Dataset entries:
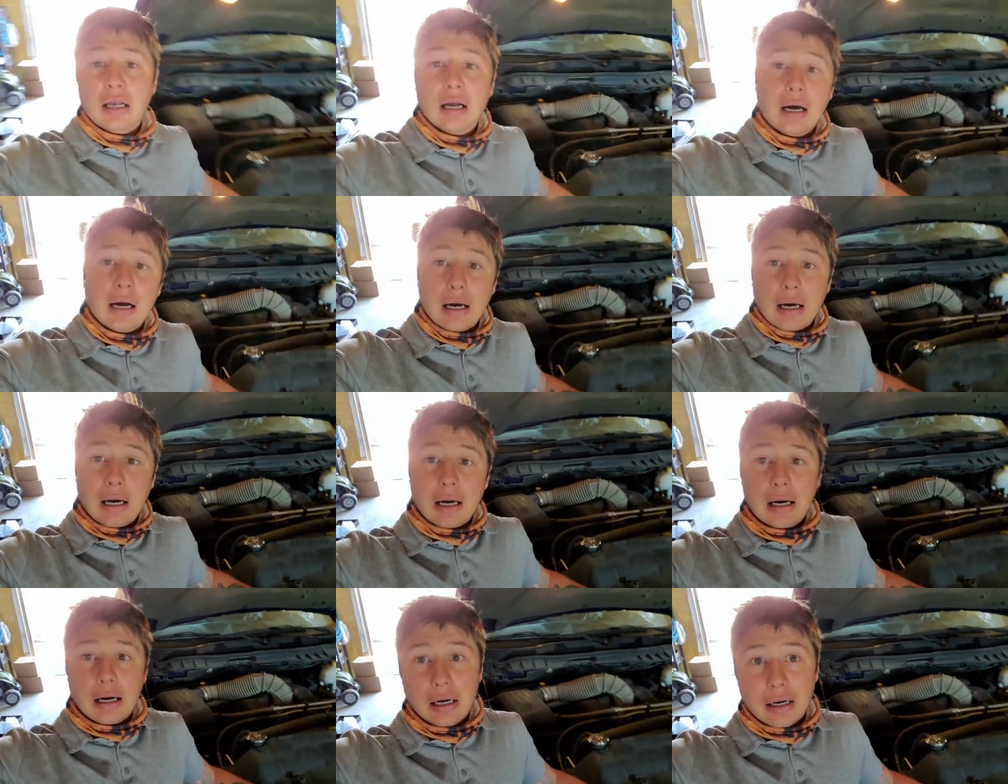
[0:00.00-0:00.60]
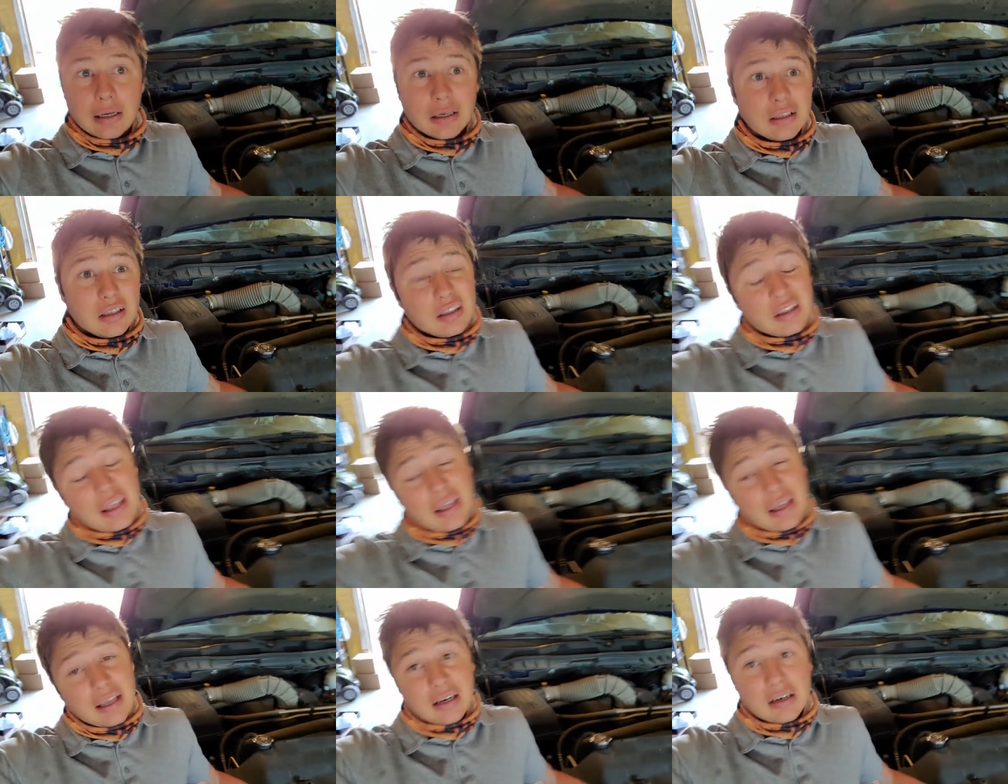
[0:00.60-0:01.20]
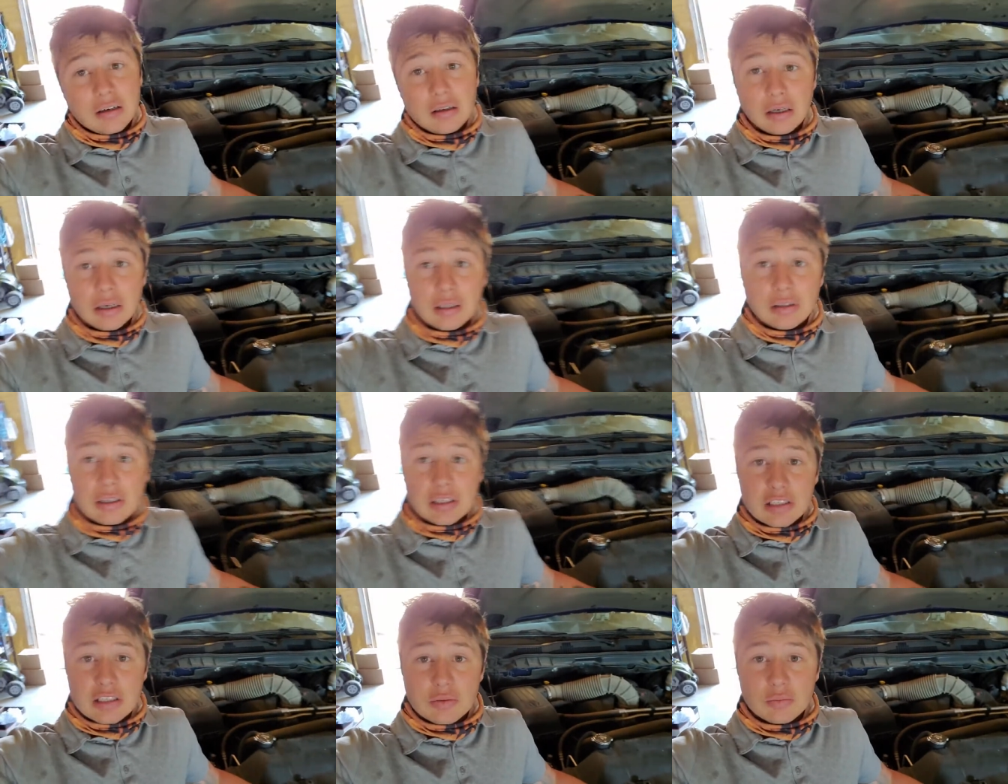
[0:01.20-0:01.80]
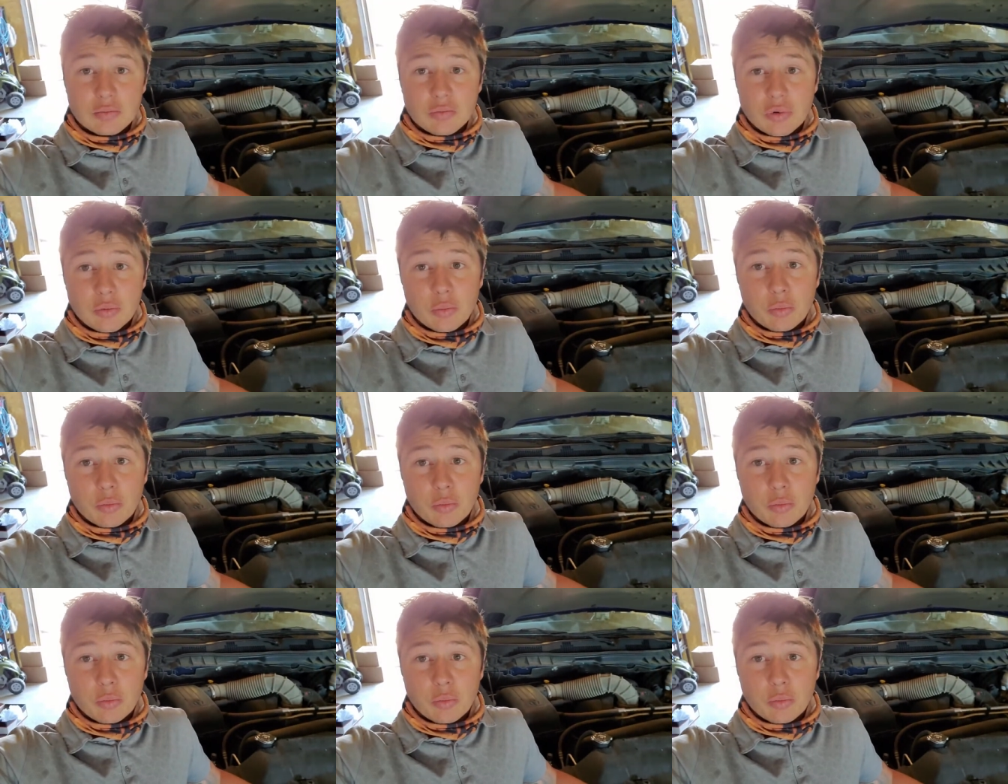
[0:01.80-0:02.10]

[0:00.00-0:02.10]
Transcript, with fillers: Uh, then did some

[What you are asked to do]
Print every record above exactly as written, leaving out the pictures.

[Finished task]
[0:00.00-0:00.60]
[0:00.60-0:01.20]
[0:01.20-0:01.80]
[0:01.80-0:02.10]

[0:00.00-0:02.10]
Transcript, with fillers: Uh, then did some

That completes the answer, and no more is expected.